[RECORDS TO USE]
>>

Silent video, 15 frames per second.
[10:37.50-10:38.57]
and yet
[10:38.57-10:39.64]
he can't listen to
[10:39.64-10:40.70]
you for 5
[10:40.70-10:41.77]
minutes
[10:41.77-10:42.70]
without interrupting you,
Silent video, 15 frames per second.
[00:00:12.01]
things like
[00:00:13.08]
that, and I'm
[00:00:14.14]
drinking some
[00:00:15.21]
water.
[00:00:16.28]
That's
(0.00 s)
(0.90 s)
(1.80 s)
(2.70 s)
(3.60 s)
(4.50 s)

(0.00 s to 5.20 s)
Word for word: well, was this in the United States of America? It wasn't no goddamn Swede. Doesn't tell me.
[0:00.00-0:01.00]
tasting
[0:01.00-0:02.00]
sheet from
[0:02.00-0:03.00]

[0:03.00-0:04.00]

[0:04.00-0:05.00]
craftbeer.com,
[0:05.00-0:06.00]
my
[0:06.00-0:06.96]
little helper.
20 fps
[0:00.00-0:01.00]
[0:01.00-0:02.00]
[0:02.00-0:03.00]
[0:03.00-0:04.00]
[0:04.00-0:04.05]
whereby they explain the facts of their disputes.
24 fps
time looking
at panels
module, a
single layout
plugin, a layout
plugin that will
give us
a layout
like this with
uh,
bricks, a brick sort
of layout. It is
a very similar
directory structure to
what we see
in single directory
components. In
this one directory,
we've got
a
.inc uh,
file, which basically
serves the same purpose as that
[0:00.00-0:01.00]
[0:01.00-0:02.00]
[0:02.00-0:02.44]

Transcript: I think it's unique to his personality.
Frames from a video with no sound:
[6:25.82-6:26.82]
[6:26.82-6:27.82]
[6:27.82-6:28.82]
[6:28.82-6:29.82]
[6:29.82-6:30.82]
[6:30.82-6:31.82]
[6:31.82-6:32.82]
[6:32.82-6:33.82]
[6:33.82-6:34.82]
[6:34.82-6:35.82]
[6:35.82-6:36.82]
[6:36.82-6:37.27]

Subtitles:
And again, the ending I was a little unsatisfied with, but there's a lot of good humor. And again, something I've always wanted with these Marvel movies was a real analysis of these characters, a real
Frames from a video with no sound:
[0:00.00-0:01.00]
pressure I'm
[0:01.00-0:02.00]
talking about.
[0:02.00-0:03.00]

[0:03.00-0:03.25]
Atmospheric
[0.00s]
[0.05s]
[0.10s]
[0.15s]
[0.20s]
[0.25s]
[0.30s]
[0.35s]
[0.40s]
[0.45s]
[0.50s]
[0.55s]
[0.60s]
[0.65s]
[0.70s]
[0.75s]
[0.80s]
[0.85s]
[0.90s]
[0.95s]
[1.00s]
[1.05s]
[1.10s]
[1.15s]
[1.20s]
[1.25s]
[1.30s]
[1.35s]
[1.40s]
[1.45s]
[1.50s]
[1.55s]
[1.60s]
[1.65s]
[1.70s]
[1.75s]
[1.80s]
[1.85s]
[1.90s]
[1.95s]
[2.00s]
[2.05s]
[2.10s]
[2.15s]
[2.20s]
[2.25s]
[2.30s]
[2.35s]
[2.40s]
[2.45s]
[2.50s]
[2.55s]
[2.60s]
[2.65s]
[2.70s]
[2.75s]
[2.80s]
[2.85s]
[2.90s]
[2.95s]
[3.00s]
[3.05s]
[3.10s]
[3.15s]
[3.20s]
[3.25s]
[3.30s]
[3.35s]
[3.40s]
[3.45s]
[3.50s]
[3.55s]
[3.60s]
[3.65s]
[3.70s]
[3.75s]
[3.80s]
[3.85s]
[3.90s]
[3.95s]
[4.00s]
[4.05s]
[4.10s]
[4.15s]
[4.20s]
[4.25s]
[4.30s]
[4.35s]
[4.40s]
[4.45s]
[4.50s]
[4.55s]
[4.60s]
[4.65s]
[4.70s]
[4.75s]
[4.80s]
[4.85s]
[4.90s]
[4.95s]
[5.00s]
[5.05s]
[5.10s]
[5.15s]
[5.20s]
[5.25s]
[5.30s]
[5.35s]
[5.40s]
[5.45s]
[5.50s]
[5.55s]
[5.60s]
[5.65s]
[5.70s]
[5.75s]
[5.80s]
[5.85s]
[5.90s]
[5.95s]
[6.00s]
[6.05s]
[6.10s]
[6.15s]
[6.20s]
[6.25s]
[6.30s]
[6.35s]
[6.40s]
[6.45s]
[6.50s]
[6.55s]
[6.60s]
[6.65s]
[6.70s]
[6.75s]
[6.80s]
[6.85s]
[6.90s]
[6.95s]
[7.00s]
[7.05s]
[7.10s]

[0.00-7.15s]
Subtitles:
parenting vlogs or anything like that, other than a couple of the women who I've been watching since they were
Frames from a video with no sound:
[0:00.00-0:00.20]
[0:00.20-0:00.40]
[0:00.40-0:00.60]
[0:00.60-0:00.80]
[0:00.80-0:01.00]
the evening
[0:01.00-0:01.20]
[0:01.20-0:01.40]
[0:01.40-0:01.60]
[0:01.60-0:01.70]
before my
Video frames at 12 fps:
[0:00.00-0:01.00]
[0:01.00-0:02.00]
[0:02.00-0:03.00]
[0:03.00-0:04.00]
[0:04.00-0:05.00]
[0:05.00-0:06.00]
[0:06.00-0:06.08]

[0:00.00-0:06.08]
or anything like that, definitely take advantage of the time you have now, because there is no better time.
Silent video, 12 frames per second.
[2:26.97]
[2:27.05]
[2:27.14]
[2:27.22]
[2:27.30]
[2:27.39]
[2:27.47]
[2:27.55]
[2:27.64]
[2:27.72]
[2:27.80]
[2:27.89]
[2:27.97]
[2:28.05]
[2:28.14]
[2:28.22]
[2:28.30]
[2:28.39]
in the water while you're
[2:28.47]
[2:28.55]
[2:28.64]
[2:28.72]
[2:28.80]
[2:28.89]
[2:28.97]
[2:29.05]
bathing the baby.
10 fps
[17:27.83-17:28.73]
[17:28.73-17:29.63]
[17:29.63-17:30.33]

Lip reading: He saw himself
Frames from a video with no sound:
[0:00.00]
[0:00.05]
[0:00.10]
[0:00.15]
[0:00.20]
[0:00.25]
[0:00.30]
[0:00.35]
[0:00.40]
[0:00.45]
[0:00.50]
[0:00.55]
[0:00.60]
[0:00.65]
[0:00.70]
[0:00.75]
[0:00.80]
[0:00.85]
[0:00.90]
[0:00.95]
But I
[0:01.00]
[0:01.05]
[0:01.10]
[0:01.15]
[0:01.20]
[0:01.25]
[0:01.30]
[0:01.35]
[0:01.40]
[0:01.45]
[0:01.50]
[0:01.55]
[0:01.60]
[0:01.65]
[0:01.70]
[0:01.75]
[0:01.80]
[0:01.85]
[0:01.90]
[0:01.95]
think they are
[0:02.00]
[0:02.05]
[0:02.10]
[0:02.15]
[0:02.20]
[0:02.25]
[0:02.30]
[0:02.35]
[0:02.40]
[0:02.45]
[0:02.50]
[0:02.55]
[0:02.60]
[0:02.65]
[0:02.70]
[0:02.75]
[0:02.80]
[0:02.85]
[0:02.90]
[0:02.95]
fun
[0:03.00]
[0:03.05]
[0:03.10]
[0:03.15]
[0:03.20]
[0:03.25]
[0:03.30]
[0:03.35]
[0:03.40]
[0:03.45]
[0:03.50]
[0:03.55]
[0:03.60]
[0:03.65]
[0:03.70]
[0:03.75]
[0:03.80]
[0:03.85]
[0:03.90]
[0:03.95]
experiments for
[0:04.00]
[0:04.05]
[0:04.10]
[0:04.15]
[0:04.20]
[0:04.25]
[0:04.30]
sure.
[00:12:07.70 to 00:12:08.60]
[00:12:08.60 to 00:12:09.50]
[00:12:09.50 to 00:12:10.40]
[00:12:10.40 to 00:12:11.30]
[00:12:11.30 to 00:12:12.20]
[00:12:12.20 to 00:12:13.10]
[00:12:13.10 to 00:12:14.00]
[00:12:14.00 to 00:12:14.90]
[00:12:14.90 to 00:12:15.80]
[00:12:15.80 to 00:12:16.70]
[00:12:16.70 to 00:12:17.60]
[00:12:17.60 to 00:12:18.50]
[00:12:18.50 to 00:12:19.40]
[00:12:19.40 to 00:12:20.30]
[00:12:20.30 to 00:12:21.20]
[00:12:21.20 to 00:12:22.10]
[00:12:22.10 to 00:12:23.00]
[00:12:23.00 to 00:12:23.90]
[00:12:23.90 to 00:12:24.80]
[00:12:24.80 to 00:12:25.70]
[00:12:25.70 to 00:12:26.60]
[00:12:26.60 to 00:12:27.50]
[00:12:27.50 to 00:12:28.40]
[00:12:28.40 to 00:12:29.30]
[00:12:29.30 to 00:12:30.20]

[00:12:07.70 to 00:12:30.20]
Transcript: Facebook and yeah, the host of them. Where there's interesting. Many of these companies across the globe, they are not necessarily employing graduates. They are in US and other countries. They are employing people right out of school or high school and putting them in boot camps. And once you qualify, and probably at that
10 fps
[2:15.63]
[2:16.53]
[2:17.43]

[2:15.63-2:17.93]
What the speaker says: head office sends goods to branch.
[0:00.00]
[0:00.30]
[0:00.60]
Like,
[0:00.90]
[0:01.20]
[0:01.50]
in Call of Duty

<<

[TASK PROMPT]
Write down exactly the span of lines above from the one containing "[00:12:27.50 to 00:12:28.40]" to the one containing "[2:15.63-2:17.93]", both ends included.

[FINAL ANSWER]
[00:12:27.50 to 00:12:28.40]
[00:12:28.40 to 00:12:29.30]
[00:12:29.30 to 00:12:30.20]

[00:12:07.70 to 00:12:30.20]
Transcript: Facebook and yeah, the host of them. Where there's interesting. Many of these companies across the globe, they are not necessarily employing graduates. They are in US and other countries. They are employing people right out of school or high school and putting them in boot camps. And once you qualify, and probably at that
10 fps
[2:15.63]
[2:16.53]
[2:17.43]

[2:15.63-2:17.93]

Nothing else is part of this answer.